6.10 Throw-statement

This statement generates an exception which is given by value of the expression. The expression should evaluate to an object of predeclared class except or an object of a class declared somewhere in predeclared class except. If this is not true, exception optype is generated. How exceptions are processed is described in the following section.

          ExecutiveStmt = throw  Expr ";"
          ext except {
            ext error {
              class myexcept (msg) {}
          throw errors.myexcept ("this is an user defined exception");

6.11 Try-block

Exceptions can be generated by the Dino interpreter when some conditions are not satisfied, by predeclared Dino functions, by other OS processes, by user interruptions, or by the user with the aid of a throw-statement. Actually, the exceptions are represented by an object of the predeclared class except or by an object of a class declared inside the predeclared class except. All predeclared exceptions are described in the section Predeclared Identifiers. To detect and process exceptions, a try-block can be used.

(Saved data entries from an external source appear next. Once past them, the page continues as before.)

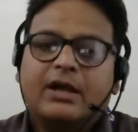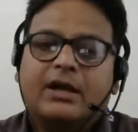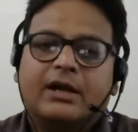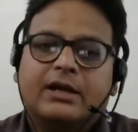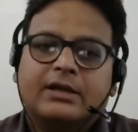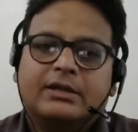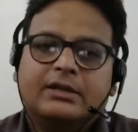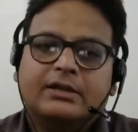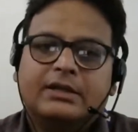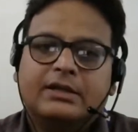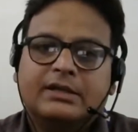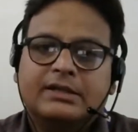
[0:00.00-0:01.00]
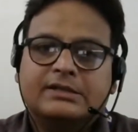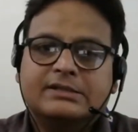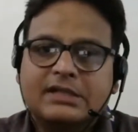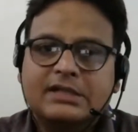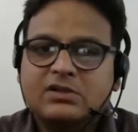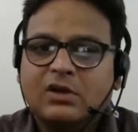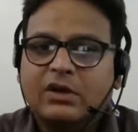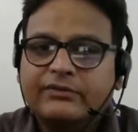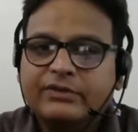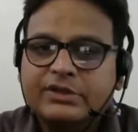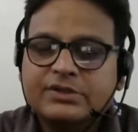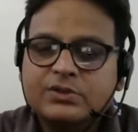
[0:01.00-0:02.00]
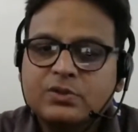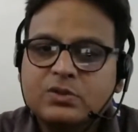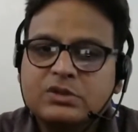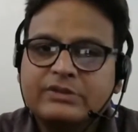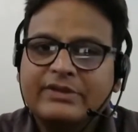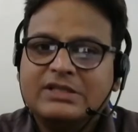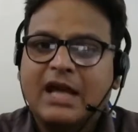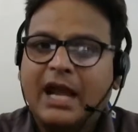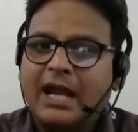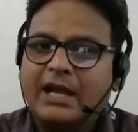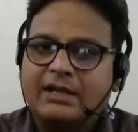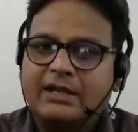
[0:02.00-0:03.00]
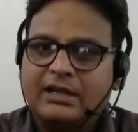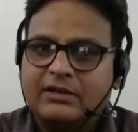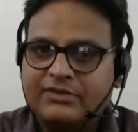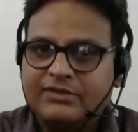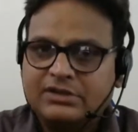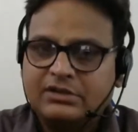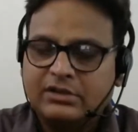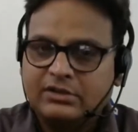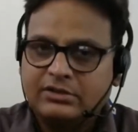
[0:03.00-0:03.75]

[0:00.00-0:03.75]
the results of the schools which had television,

When an exception is generated, the closest-containing try-block which is covering the statement generating the exception or currently being executed (when this is is generated by an OS process or by an user interruption) is searched for. Then, expressions in the catch list elements are processed. The expression value in the catch list element being currently processed should be the predeclared class except or a class declared inside the predeclared class except. If the expression being processed is a class and the exception is an object of the class or an object of a class declared inside the class, the block corresponding to the given catch list element is executed. If there is no such catch expression, the closest-containing try-block covering the current try-block is searched for and processing the exception is repeated. If there are no more try-blocks, the program finishes with a diagnostic message which is dependent on the generated exception.

Blocks corresponding to catch list elements have a predeclared variable e. When block execution starts, the variable contains the object representing the exception.

          ExecutiveStmt = TryBlockStmt

          TryBlockStmt = try Block { Catch }
          Catch = catch  "(" ExceptClassList ")" Block

          ExceptClassList = Expr { "," Expr }
          try {
            var ln;
            for (;;)
              ln = getln ();
          } catch (invcalls.eof) {
          try {
            var v = [];
            v {1} = 0;
          } catch (except) {
            put ("catching and propagating exception"); println (class (e));
            throw e;

6.12 Wait-statement

This statement is used for the synchronization of different threads in a Dino program. The expression can not contain a function, class, or a thread-function call. The thread in which the statement has been executed waits until the expression value becomes nonzero. The expression value (after implicit arithmetic conversion) should be an integer or a floating point number. Otherwise the exception optype is generated. When the expression value becomes nonzero, the statement after the expression (it is called sync-statement) is executed without interruption by other process. It is used as critical region for process synchronization. In a critical region execution of wait-statement is prohibited (it results in generation of exception syncwait). Also thread calls inside a critical region result in generation exception syncthreadcall.